Aerobic kickboxing combines martial arts, boxing, and aerobics to create a high-intensity workout that can burn up to 800 calories per hour. It’s important to warm up and cool down properly, start slowly, and consult a doctor before beginning any new exercise program.
Aerobic kickboxing, also known as cardio kickboxing, is a workout that combines elements of martial arts, boxing, and aerobics into one high-impact, high-intensity program that’s quite popular in gyms. Some experts claim that aerobic kickboxing can burn between 500 and 800 calories per hour, while increasing strength, stamina, and flexibility. Many women also use kickboxing as a way to increase their self defense skills.
Aerobic kickboxing incorporates boxing moves, such as kicking, punching, and knee strikes, into an aerobic program of brisk steps, squats, and jumps, among others. Many cardio kickboxing classes are structured similarly, with ten to 15 minutes of active warm-up, followed by 30 to 45 minutes of kickboxing, and then a cool-down period of about ten minutes.

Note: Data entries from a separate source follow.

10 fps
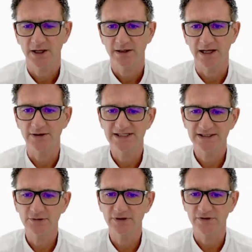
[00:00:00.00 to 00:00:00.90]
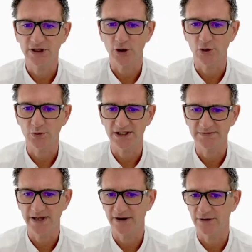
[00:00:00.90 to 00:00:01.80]
Now, he's still living at home with his
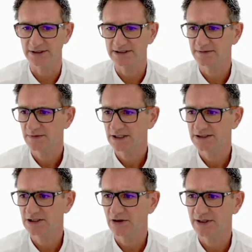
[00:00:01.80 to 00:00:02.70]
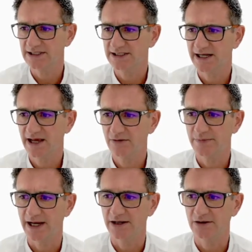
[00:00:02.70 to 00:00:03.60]
parents. So he said, how
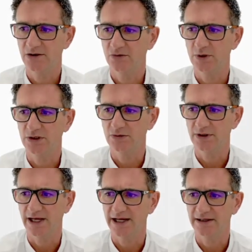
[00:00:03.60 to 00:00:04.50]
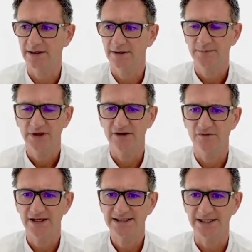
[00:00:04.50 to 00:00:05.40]
about we look at
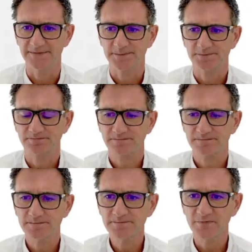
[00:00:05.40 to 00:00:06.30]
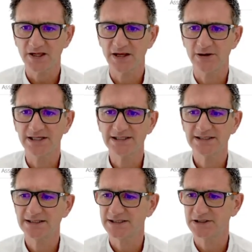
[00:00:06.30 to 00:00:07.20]
investing? Now, in this
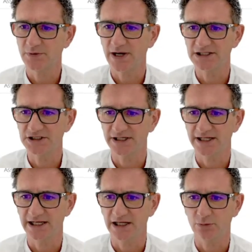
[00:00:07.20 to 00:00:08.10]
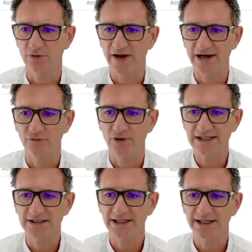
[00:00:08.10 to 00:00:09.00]
situation here, we've added
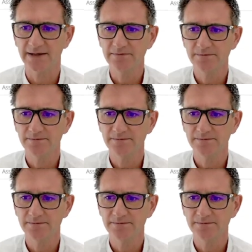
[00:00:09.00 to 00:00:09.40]
rental income.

During warm-up exercises, instructors may ask participants to stretch muscles and increase heart rate by jogging in place, doing jumping jacks, or even doing sit-ups or push-ups. Cooling down generally consists of slower movements to slow your heart, as well as more stretching to prevent muscle stretching and injury. When practicing aerobic kickboxing at home, it’s very important to incorporate warm-up and cool-down periods into each workout.
Aerobic kickboxing is a stand-alone cardiovascular activity only and will not include sparring or any type of fighting with other people. Some gyms may incorporate tools like punching bags or jump ropes into their programs. Before taking a cardio kickboxing class, it’s important to assess your existing fitness level and perhaps observe a class first. It’s generally not a good idea to jump right into a kickboxing class without first building up some aerobic stamina by taking a more standard aerobics class or doing a few activities at home, like walking or jogging. It may also be a good idea to consult with a doctor before beginning any new exercise program.

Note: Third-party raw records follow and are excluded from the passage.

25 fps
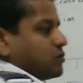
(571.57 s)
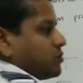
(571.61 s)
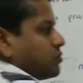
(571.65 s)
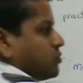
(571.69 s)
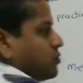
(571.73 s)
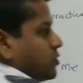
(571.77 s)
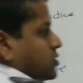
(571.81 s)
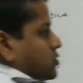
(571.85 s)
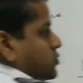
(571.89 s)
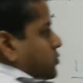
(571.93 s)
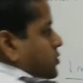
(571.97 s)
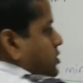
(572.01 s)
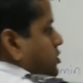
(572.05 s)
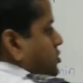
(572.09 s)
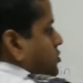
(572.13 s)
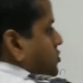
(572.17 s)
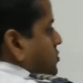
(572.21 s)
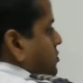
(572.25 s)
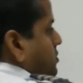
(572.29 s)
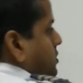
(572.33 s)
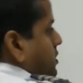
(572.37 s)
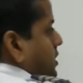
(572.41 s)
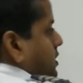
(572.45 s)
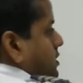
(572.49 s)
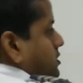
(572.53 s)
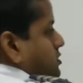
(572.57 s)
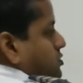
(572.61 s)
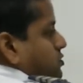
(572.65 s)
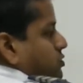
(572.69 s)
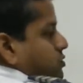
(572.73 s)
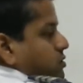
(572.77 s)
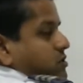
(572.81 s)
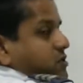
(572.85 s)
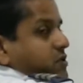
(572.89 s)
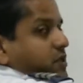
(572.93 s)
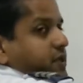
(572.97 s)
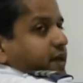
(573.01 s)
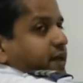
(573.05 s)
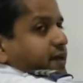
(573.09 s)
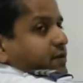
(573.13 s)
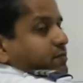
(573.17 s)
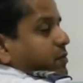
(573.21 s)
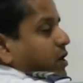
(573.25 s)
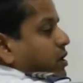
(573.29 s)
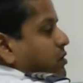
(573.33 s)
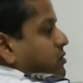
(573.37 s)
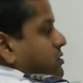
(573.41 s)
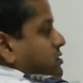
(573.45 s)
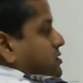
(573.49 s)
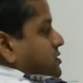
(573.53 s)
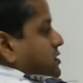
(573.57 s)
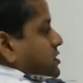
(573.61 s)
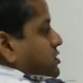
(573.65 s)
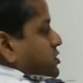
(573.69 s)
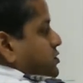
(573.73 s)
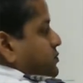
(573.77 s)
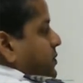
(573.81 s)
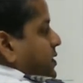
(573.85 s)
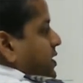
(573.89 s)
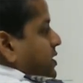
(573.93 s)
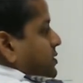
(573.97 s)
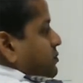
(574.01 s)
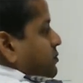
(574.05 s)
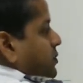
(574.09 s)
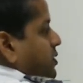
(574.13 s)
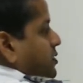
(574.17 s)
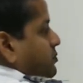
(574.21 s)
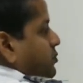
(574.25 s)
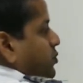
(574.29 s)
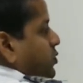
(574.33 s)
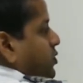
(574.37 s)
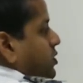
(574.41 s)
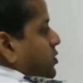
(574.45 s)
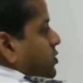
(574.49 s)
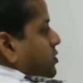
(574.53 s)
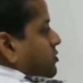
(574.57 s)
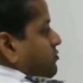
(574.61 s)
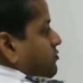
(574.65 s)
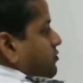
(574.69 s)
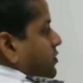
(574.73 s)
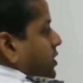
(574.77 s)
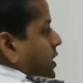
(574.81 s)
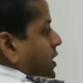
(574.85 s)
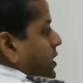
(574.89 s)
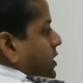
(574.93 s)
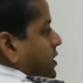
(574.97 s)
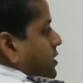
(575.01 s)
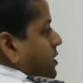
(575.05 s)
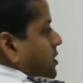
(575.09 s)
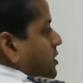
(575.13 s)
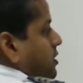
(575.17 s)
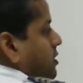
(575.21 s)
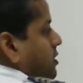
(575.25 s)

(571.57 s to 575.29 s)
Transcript: what we do is, notice the inbound is this way, but we're going to fly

Whether you’re taking an aerobic kickboxing class at a gym or watching a video or DVD, it’s important to perform each move exactly as directed. It’s easy to kick or punch with too much force and overextend a muscle, damage a joint, or sprain an ankle or knee. For that reason, it’s extremely important to start slowly, be patient, and understand your body’s limits. Most gyms and DVDs offer beginner, intermediate, and advanced classes or exercise programs, gradually becoming more intense and faster as the knowledge and strength of their participants increases. Also, remember to always stay hydrated when exercising.